How to use UART1 as a console ?

I want to use UART1 in J17 as a console to print driver debug info upon linux start.Firstly I stop at uboot and modify the env cbootargs as cbootargs=“… console=ttyS0,115200n8 console= ttyTHS2,115200n8 console=tty0 …”
After a while I can see debug info in both screen and UART0(J21). But got nothing from UART1.
After Linux start I type “echo abc > /dev/ttyTHS2”,and I can get corrent content in my serial debugging assistant now, while the baudrate seems to be set 9600.

Normally J21 has the console serial UART…you may find switching to J17 to be not worth your time unless you have some particular purpose.

The first thing to understand is that the driver must be available under both the Linux kernel and under U-Boot. The naming convention of “ttyS0” or “ttyS2” is from the ordinary 16550A type compatibility and is supported under both U-Boot and Linux. The “ttyTHS0” or “ttyTHS2” type naming convention occurs when the serial port uses DMA, and this driver is available only under Linux…U-Boot does not have this driver. You would have to start by disabling the DMA-capable driver from associating with this UART which would in turn imply a device tree edit…the reverse of adding a DMA-capable UART driver to U-Boot is not practical.

In the past when I’ve tested it looked like the default for ttyTHS2 on J17 was 115200 8N1. I like pointing something like gtkterm at ttyTHS2 with a direct wire connection between TX and RX, plus also between CTS and RTS…loopback…and then you can know if it is correct just by whether you see an echo in your terminal (you can try the terminal at different settings for speed for example).

thank you for your helpful reply ! I have another question here -_-, in uboot stage,ttyS0 is initialed, but ttyTHS2 isnt, so I can see debuginfo just from ttyS0. But after linux startup, they both initialed ,I should see debuginfo, is that corrent…

It is possible that the device tree is incorrect. Some of that tree is installed during U-Boot load, and other parts are appended later on and are used once Linux loads.

To see what your tree is in its final form after boot completes you can do something like this:

dtc -I fs -O dts -o extracted.dts /proc/device-tree

What I find interesting is that for ttyS0 there is no ttyTHS0 (and this works as serial console)…however for other ttyS# entries in “/dev” I see a ttyTHS# entry as well…e.g., I see both ttyS1 and ttyTHS1. Could someone from NVIDIA verify if these device special files refer to the same UART, or if it is just coincidence? If this is the same UART would there not be a conflict to have both the DMA and non-DMA version at the same time? If this is a conflict, what device tree removes the DMA version?
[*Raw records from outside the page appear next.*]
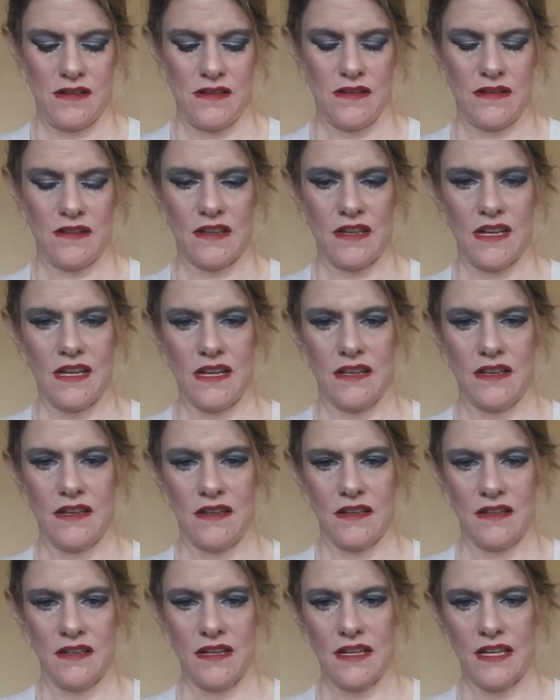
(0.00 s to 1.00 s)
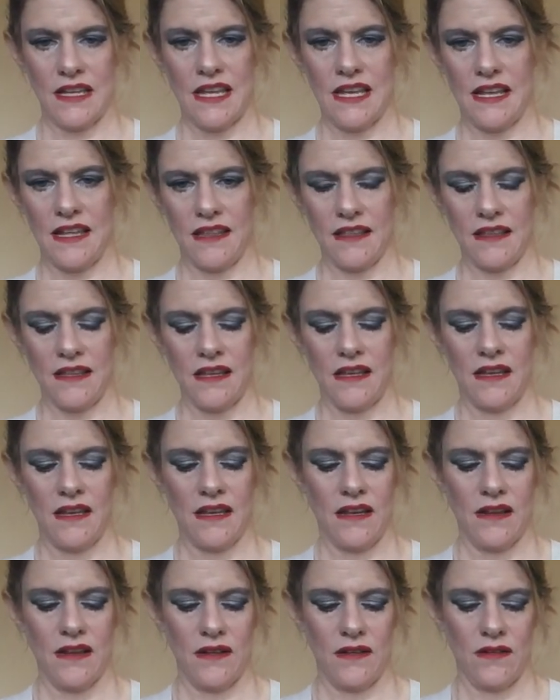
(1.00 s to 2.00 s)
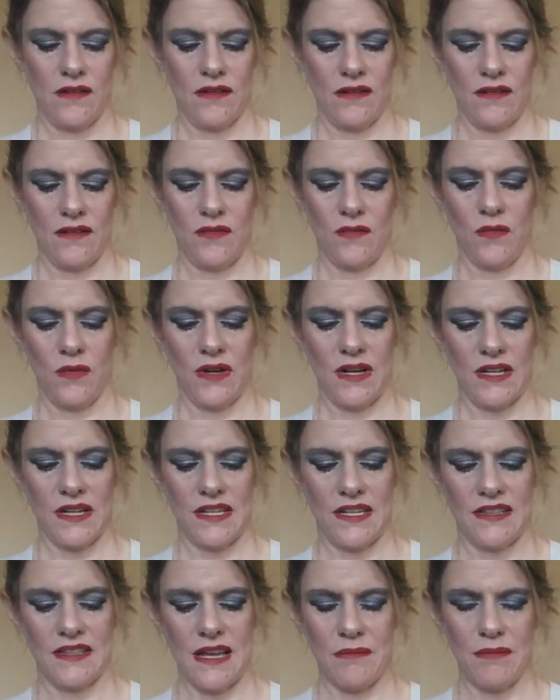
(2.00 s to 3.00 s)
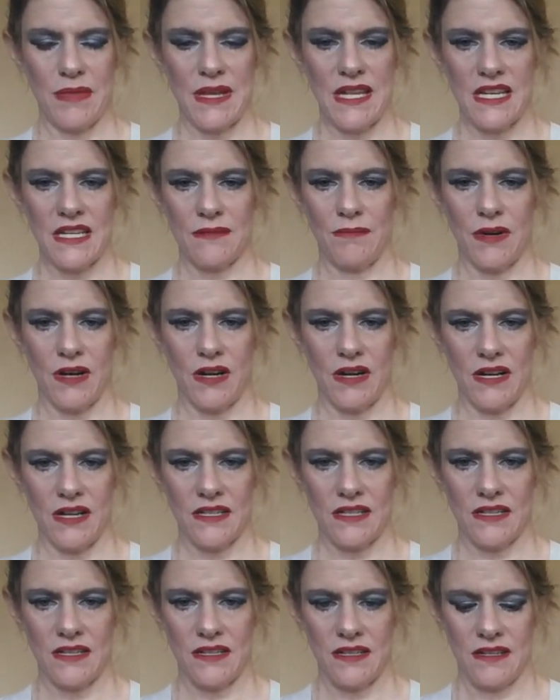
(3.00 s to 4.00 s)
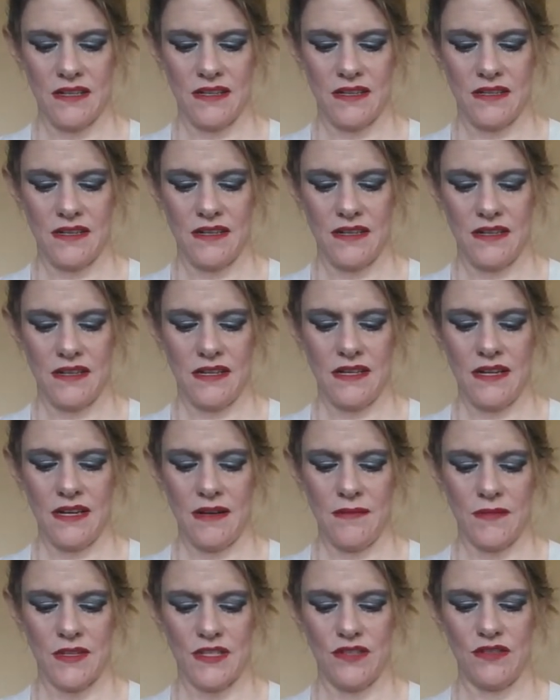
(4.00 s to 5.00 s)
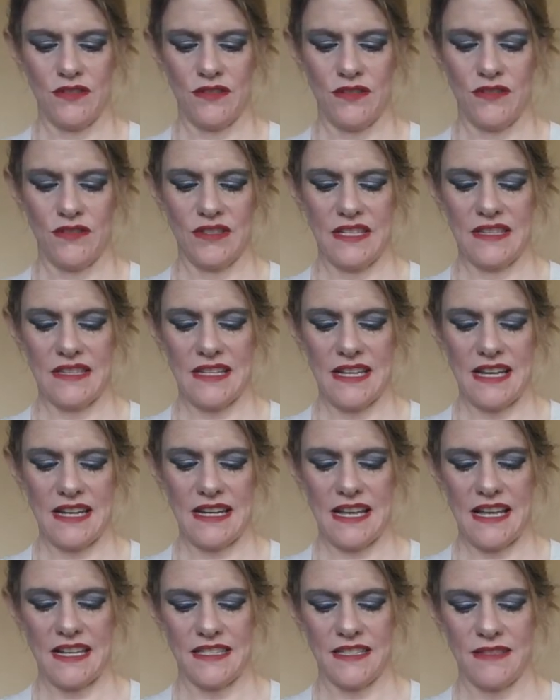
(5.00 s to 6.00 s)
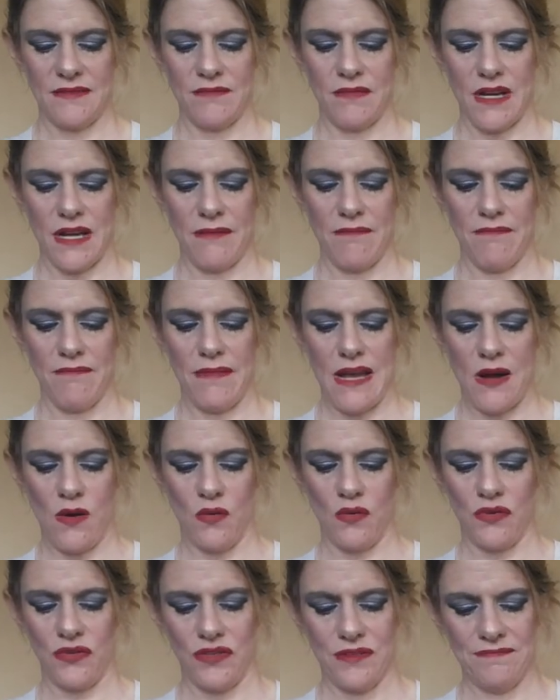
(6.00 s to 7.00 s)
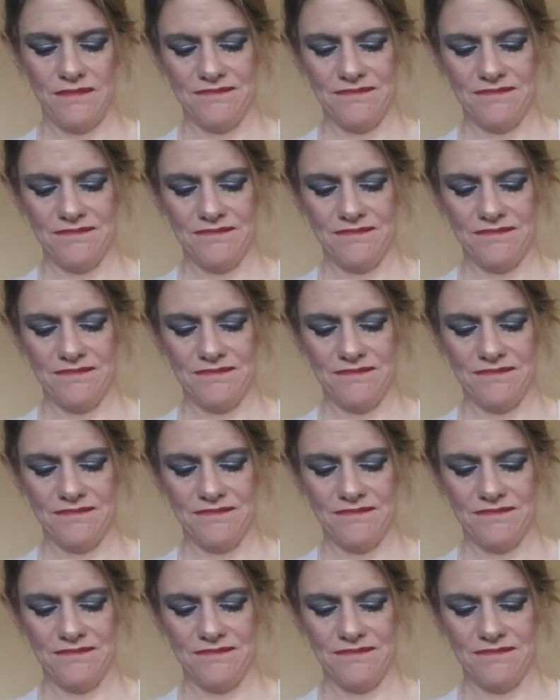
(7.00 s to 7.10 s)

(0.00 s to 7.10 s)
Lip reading: Okay, again, where I did that pinch pot, I'm just using that as my mouth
I want to do something similar to this on my TX2. I have a serial display device on J17 (UART1) and I want to output to this device from uboot. I want to keep the debug console on UART0 (J21) so it’s a question of how I enable and talk to UART1 from uboot code. I also need to change UART1 baud rate to 57600.

Once Linux is loaded I realise I can access this UART as /dev/ttyTHS2 but this means a much longer wait before I can put something meaningful on the display.

Could anyone please give me some details on exactly how to achieve this?

Are you saying you want to keep serial console unmodified, and use the J17 connector for ordinary serial communications, but enable it from U-Boot?

I have not set up use of serial communications from U-Boot except for serial console, so I can’t be of much use to you there. I can tell you that the changes would depend on release, so first mention what you see from “head -n 1 /etc/nv_tegra_release”.

One issue which confuses me if this is what you want to do is that a serial UART needs something to talk to. If you are using serial communications with U-Boot, and you are not using the serial console, then I don’t know of any other hardware your external communications could target in U-Boot. Perhaps if you give a use-case it would be easier for someone to answer. It sounds like you have some sort of screen which can print serial content.

FYI, if you did set up for use in U-Boot, then this would be “/dev/ttyS2” and not “/dev/ttyTHS2”. ttyTHS2 is the same hardware, but you want to use a single driver and not switch drivers when going from U-Boot to Linux (unless you don’t care about continuity of service).

Yes, I want to keep the serial console unmodified for debug purposes, and use the J17 connector for ordinary serial commmunications to a 3rd-party front-panel-display device. I want to talk to the display device from u-boot.

I realise that the device will be /dev/ttyS2 from u-boot and dev/ttyTTHS2 from linux. I don’t care about continuity of service, I just want to send some characters to the front panel at u-boot time.

Surely this is possible without huge modifications?

The driver already exists in U-Boot (as demonstrated by the serial console). Much of U-Boot is configured during compile time since it is a bare metal application, but other than a configuration tweak and and compile/flash of the bootloader most of what you want should already be there.

The trick comes in what content you want to send to the serial port. You might add a custom function to send text…not sure what you want to show up, but I assume it is something like an “I am alive” indicator.